→ **What you are asked to do**:
Copy each line below word for word and drop every image.

→ **Data for this exercise**:
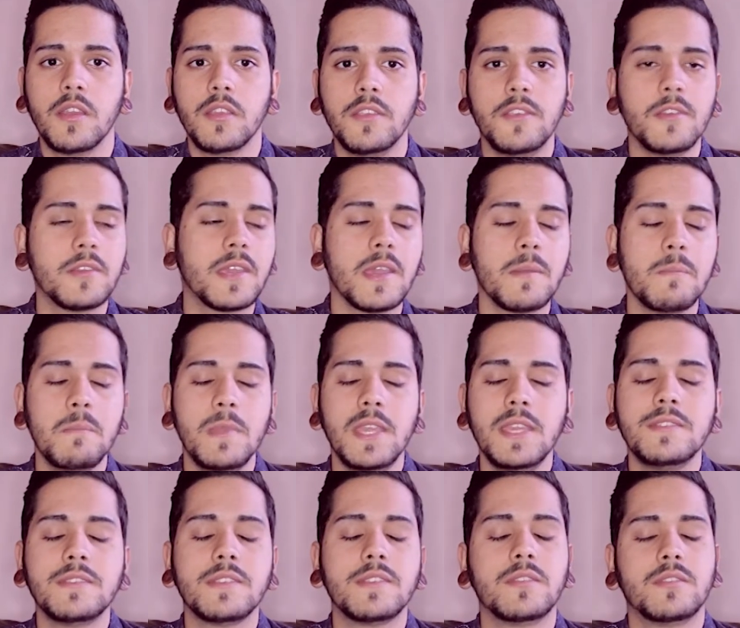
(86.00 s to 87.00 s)
you can
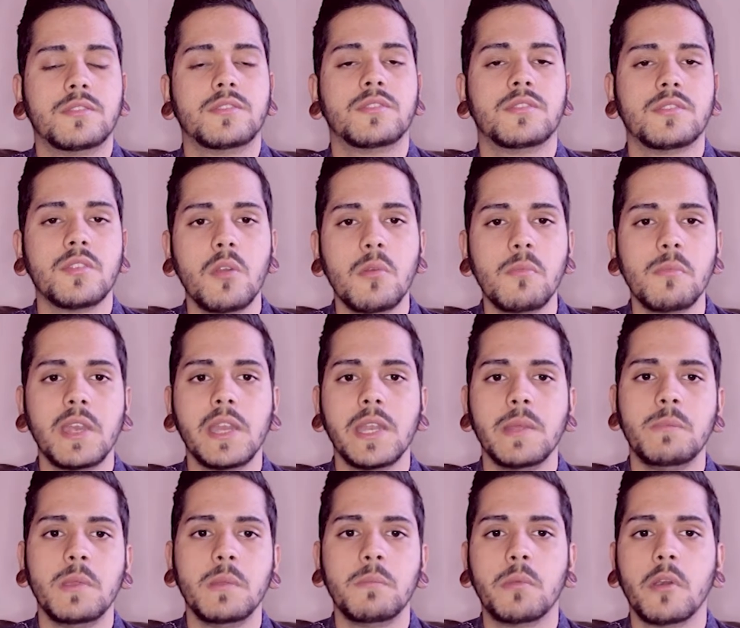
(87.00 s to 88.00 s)
meet so
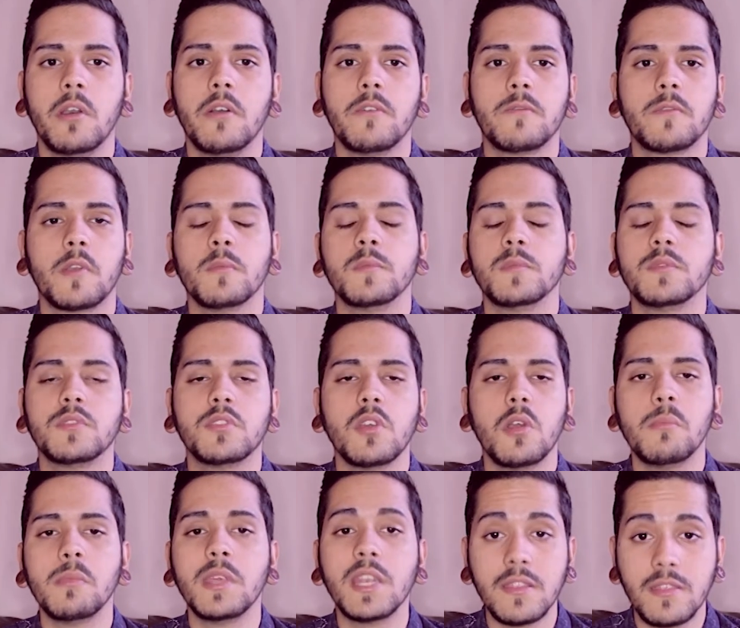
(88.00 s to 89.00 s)
many people from
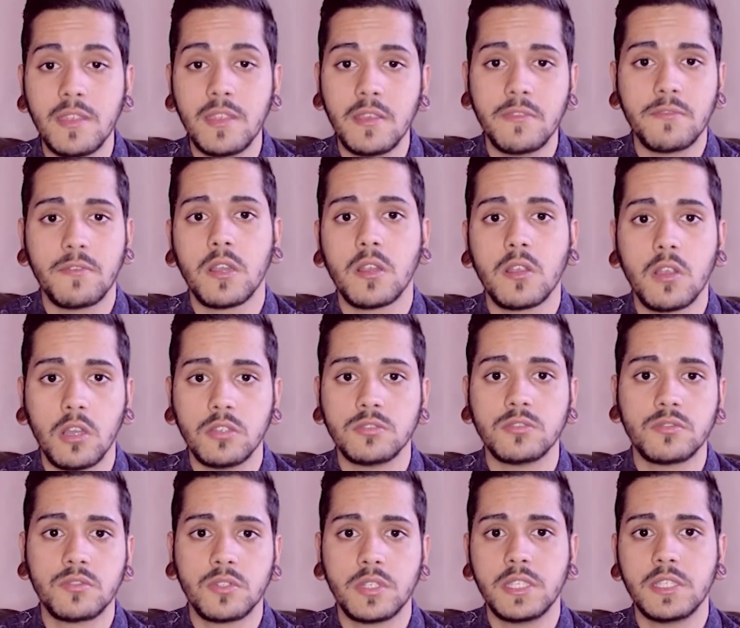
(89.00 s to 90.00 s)
so many different
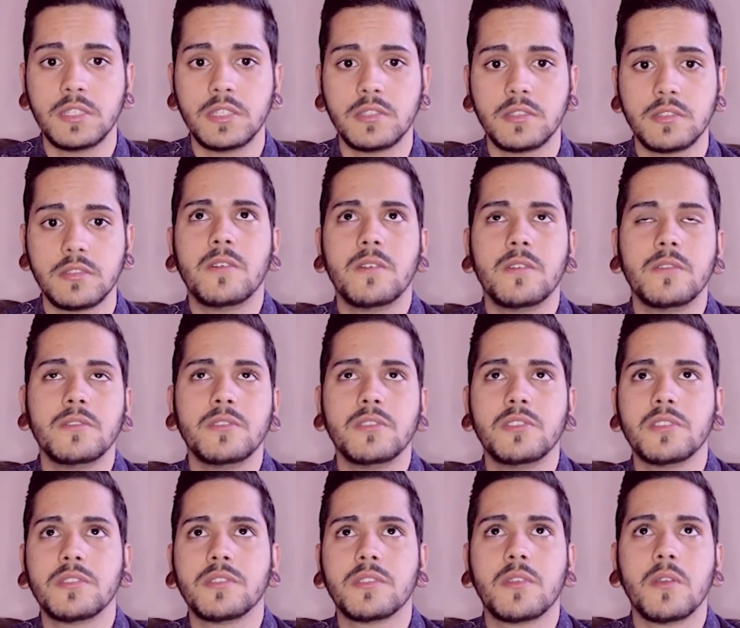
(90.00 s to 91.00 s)
countries. You
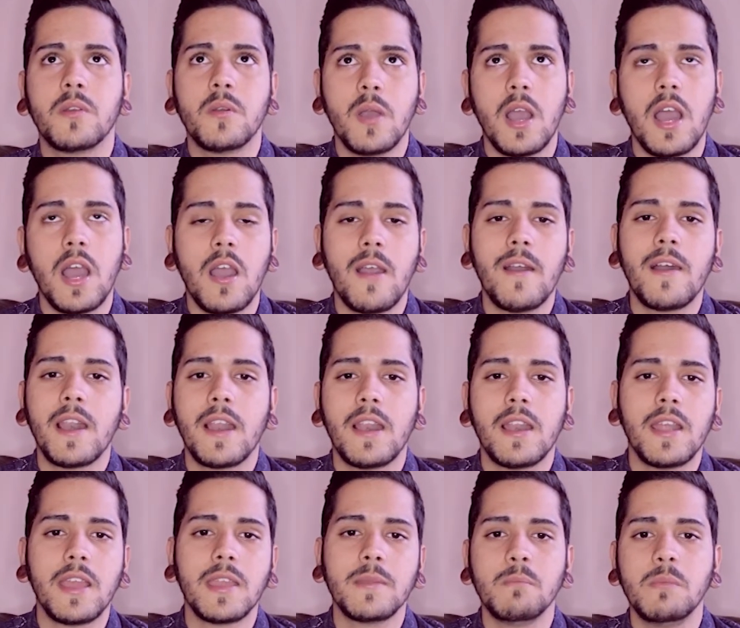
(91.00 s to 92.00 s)
just go out
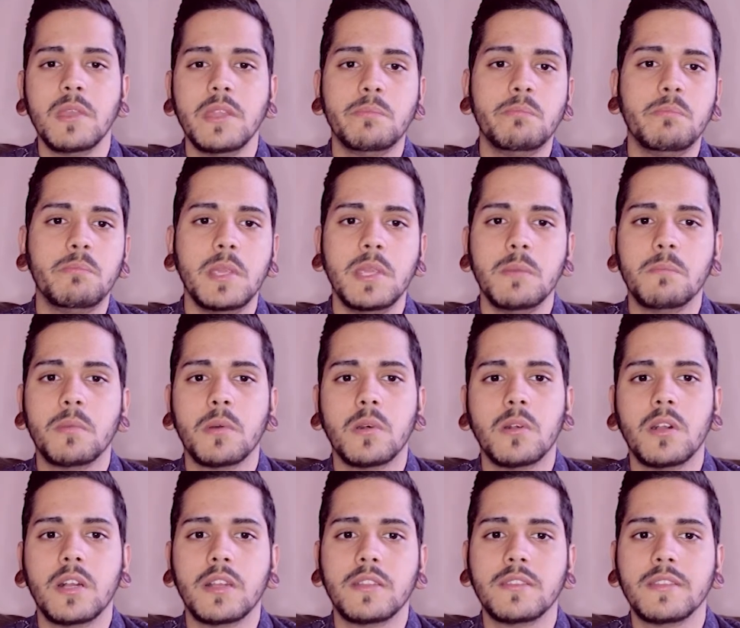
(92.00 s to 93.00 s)
and like meet
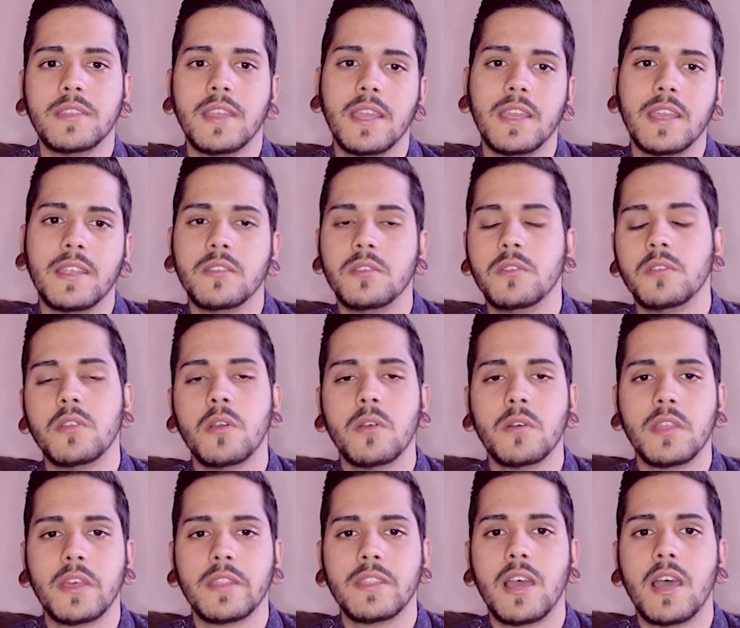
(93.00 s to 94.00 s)
people, and then you
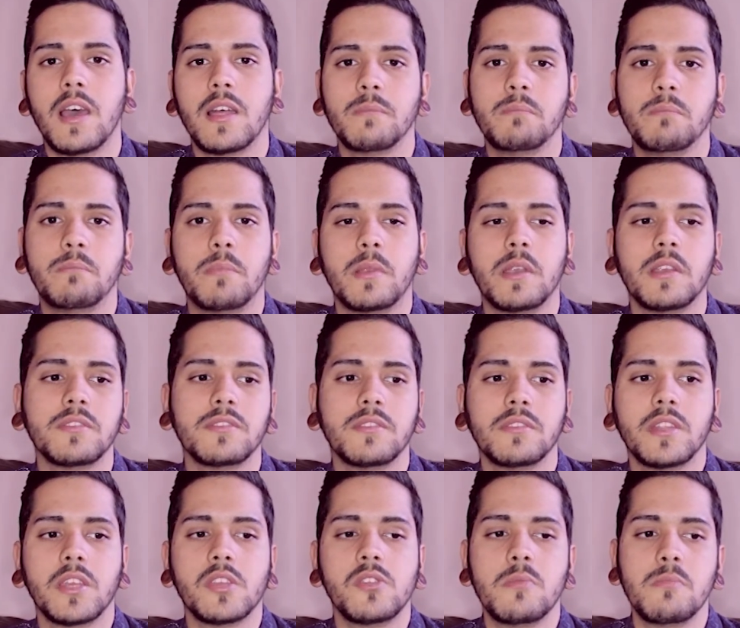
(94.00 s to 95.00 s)
know that that
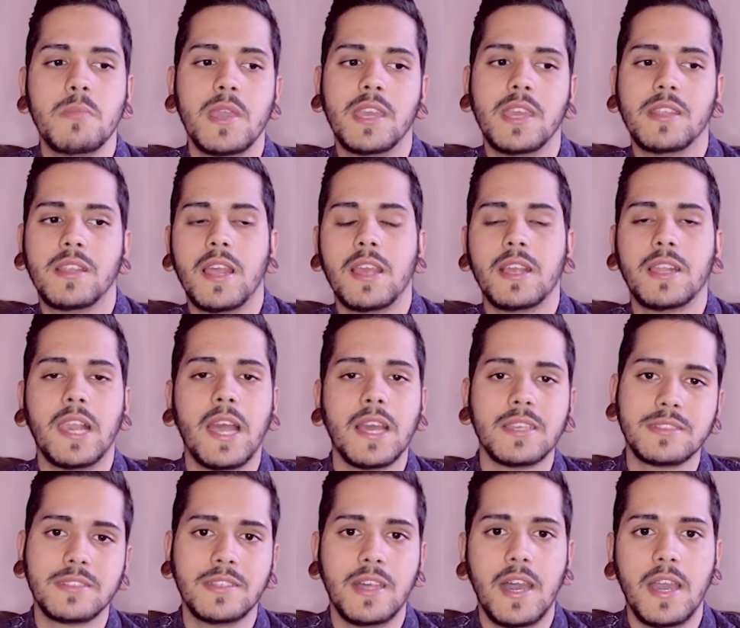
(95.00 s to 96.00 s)
person that you met like
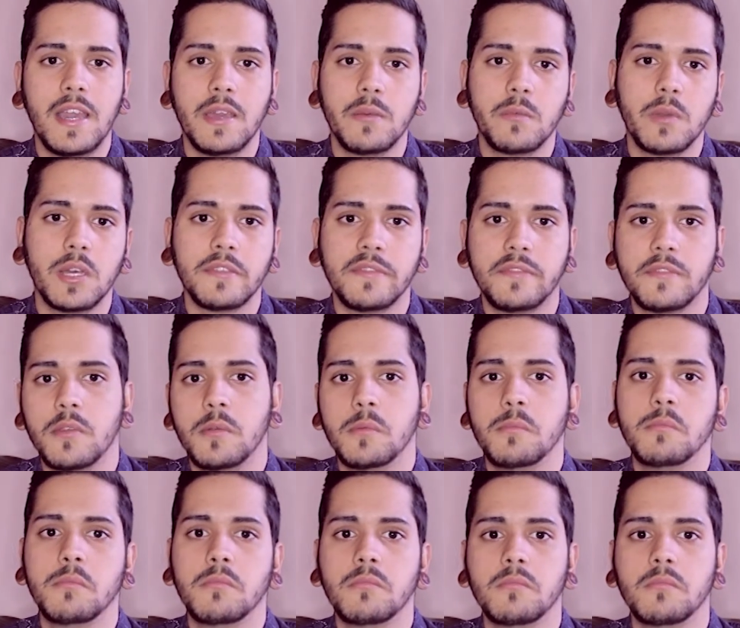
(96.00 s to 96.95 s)
last night was from,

→ **Answer to this task**:
(86.00 s to 87.00 s)
you can
(87.00 s to 88.00 s)
meet so
(88.00 s to 89.00 s)
many people from
(89.00 s to 90.00 s)
so many different
(90.00 s to 91.00 s)
countries. You
(91.00 s to 92.00 s)
just go out
(92.00 s to 93.00 s)
and like meet
(93.00 s to 94.00 s)
people, and then you
(94.00 s to 95.00 s)
know that that
(95.00 s to 96.00 s)
person that you met like
(96.00 s to 96.95 s)
last night was from,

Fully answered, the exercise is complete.